Bitcoin Braces For FOMC Interest Rate Decision: Is A Hawkish Surprise Coming?
Bitcoin (CRYPTO: BTC) remains range-bound around $88,000, but traders are bracing for potential volatility and downside risk.
Bitcoin And FOMC: A Complicated Story
Historically, Bitcoin has reacted negatively around FOMC meetings with around 9% drop the last time.
Crypto chart analyst Ali Martinez noted that in 2025, BTC fell after seven of eight Fed decisions.
A 15% spike in May 2025 was the exception.
With January 2026 rate-cut odds extremely low (~2.8%), policy easing appears unlikely, keeping downside risks elevated.

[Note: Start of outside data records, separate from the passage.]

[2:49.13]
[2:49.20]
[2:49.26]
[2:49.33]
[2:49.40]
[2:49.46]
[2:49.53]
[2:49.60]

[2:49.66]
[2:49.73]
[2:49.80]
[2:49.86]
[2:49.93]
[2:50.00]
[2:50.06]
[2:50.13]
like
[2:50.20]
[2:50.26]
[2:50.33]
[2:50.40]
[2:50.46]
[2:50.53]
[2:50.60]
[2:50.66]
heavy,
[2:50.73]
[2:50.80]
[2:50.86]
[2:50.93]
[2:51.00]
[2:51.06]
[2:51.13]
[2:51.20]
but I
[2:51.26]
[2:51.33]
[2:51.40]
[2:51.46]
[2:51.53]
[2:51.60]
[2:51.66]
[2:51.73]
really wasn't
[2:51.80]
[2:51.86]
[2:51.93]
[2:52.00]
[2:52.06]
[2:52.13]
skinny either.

FOMC weeks have consistently delivered higher volatility and post-announcement weakness, making caution essential.
First FOMC Of 2026: What Traders Are Watching
Trader Andrew Crypto noted that on lower timeframes, a liquidity sweeps into the FOMC around $85,000 followed by a bounce towards around $92,000 would not be surprising.
The closest heavy liquidity sits below price, roughly $84,800–$86,800 and remains untapped.

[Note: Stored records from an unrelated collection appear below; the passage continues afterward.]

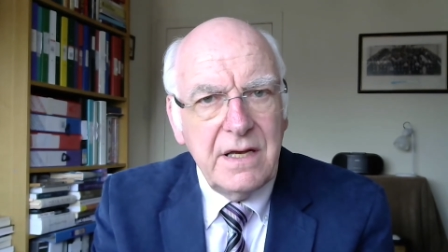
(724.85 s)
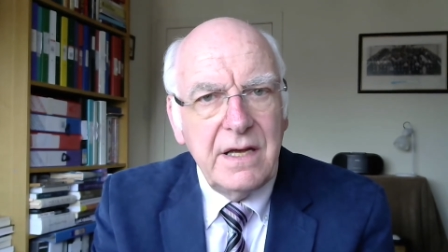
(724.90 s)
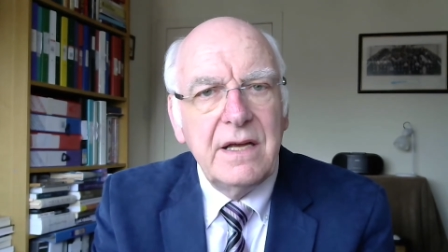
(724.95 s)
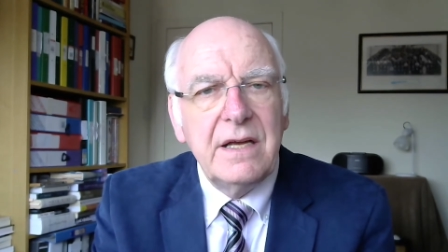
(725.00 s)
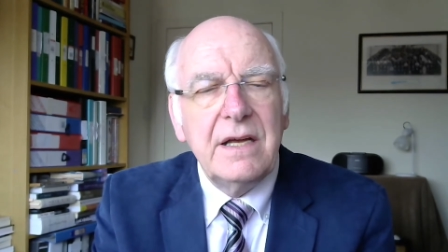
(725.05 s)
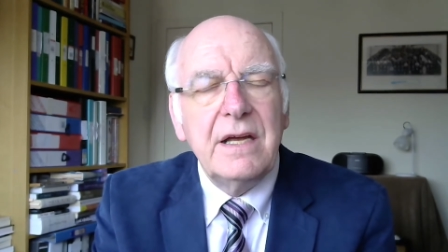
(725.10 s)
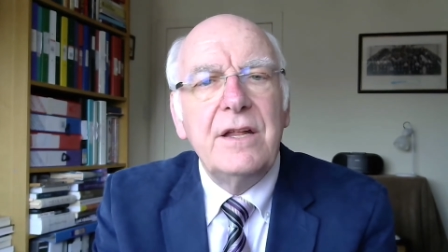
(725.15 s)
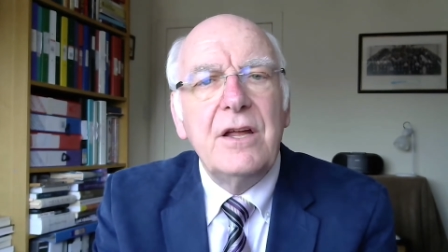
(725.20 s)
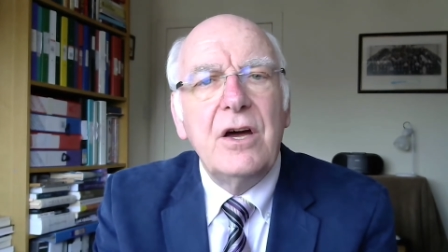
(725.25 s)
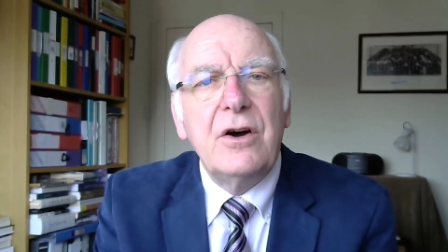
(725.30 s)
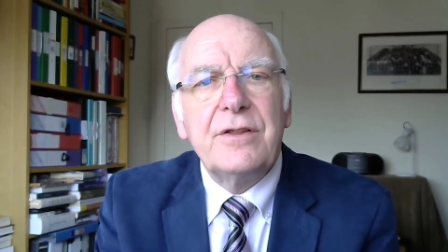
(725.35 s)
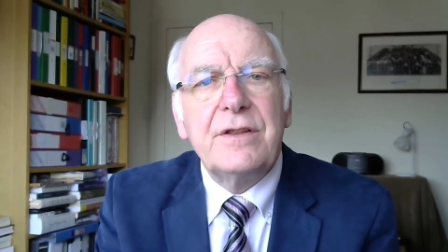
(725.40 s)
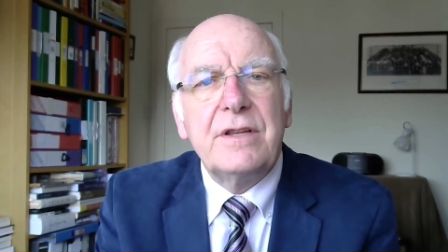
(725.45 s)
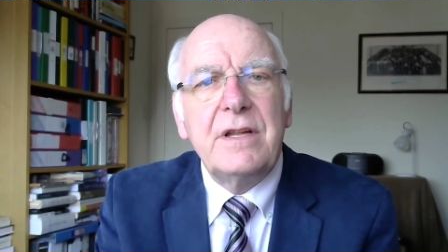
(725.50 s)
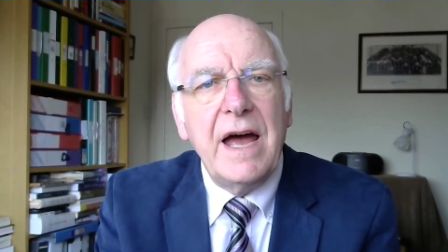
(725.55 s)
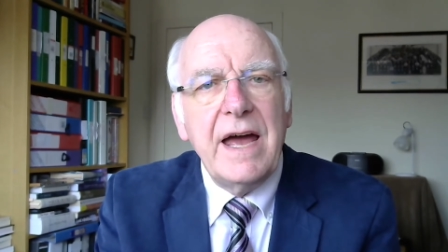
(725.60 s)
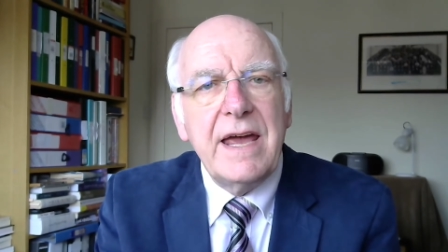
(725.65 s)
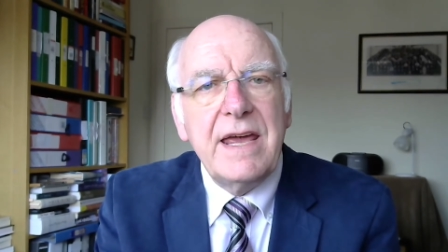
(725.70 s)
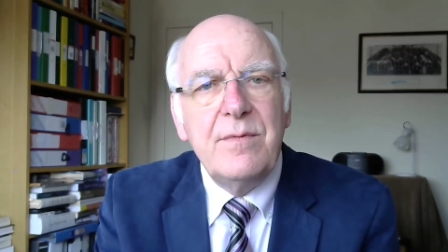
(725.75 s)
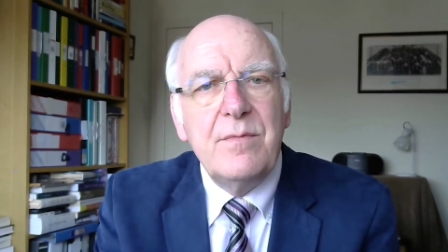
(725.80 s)
in our
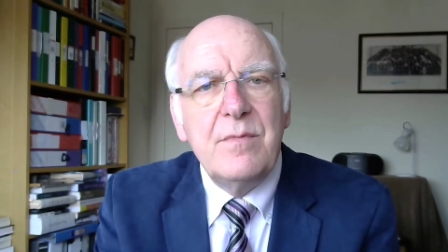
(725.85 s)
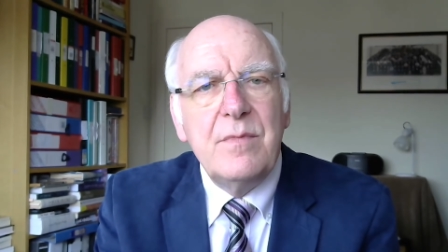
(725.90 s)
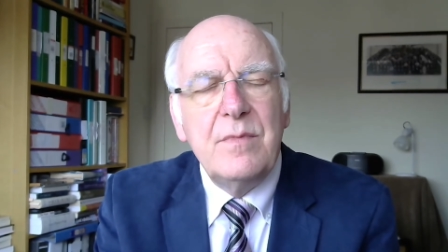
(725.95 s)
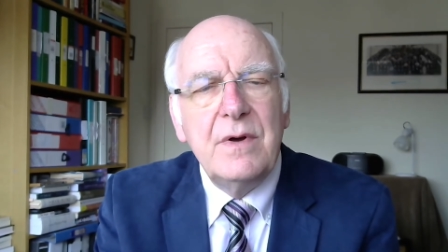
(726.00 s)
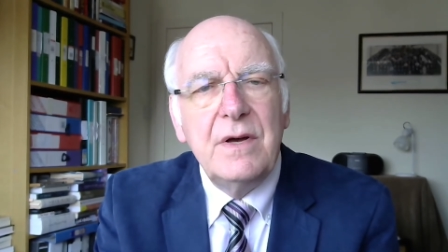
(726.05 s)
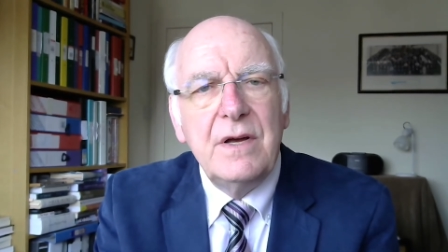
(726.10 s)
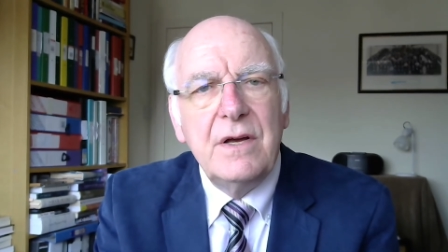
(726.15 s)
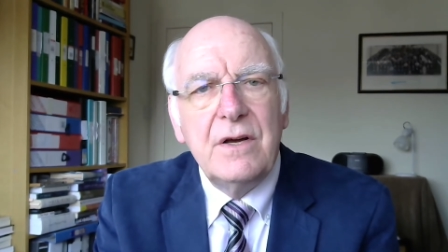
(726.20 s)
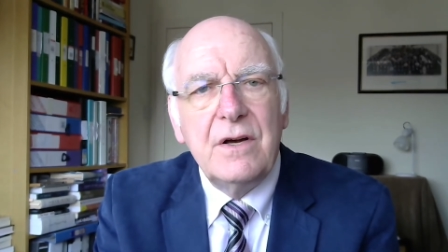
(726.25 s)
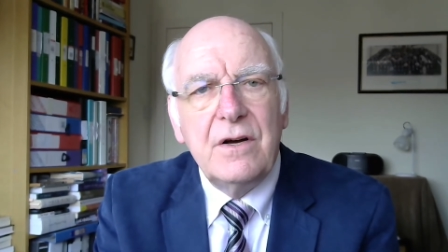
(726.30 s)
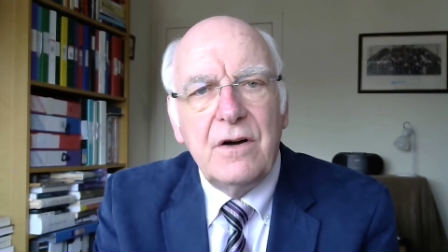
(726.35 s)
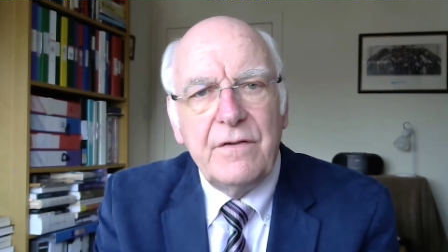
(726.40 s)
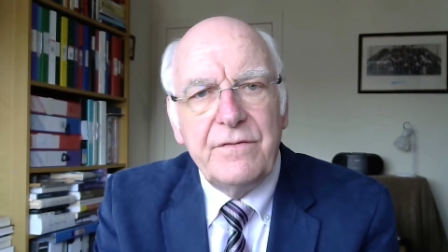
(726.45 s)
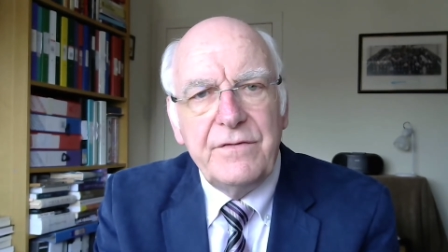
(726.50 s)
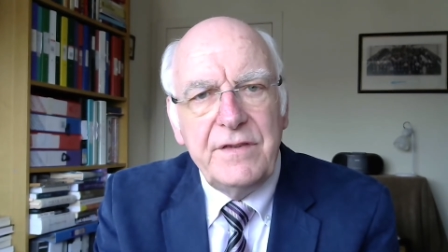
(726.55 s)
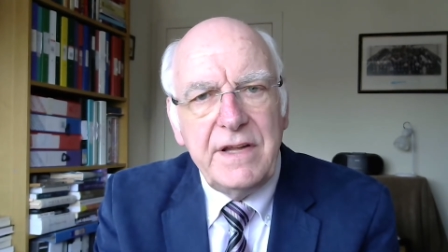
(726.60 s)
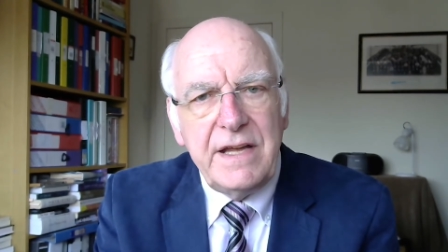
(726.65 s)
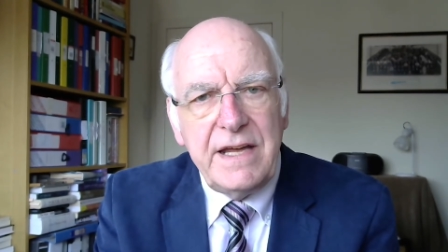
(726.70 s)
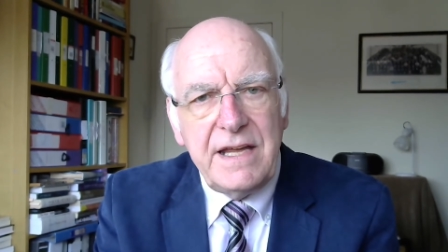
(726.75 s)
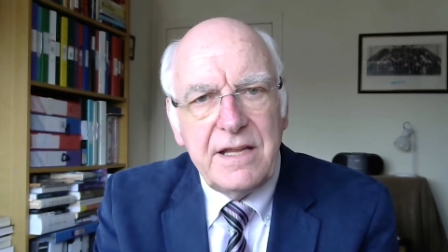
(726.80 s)
time of
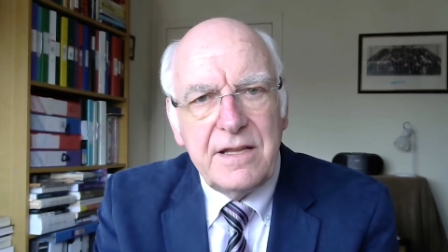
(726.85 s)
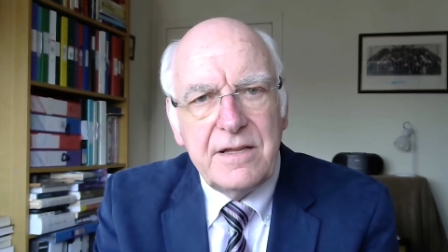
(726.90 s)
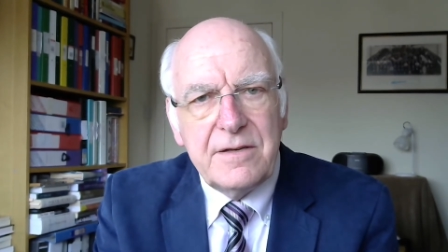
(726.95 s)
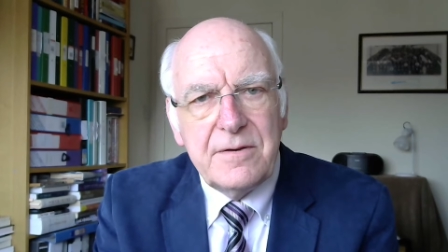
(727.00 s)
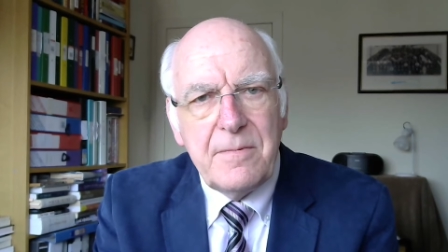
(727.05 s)
need.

While upside liquidity exists, it is much farther away, making downside the more immediate draw from a liquidity perspective.
Trader Niels emphasized that markets will react less to the rate decision itself and more to the Fed's tone. The key question is whether the Fed signals a March rate cut.
Current odds of a 25 basis points cut remain extremely low at around 3%.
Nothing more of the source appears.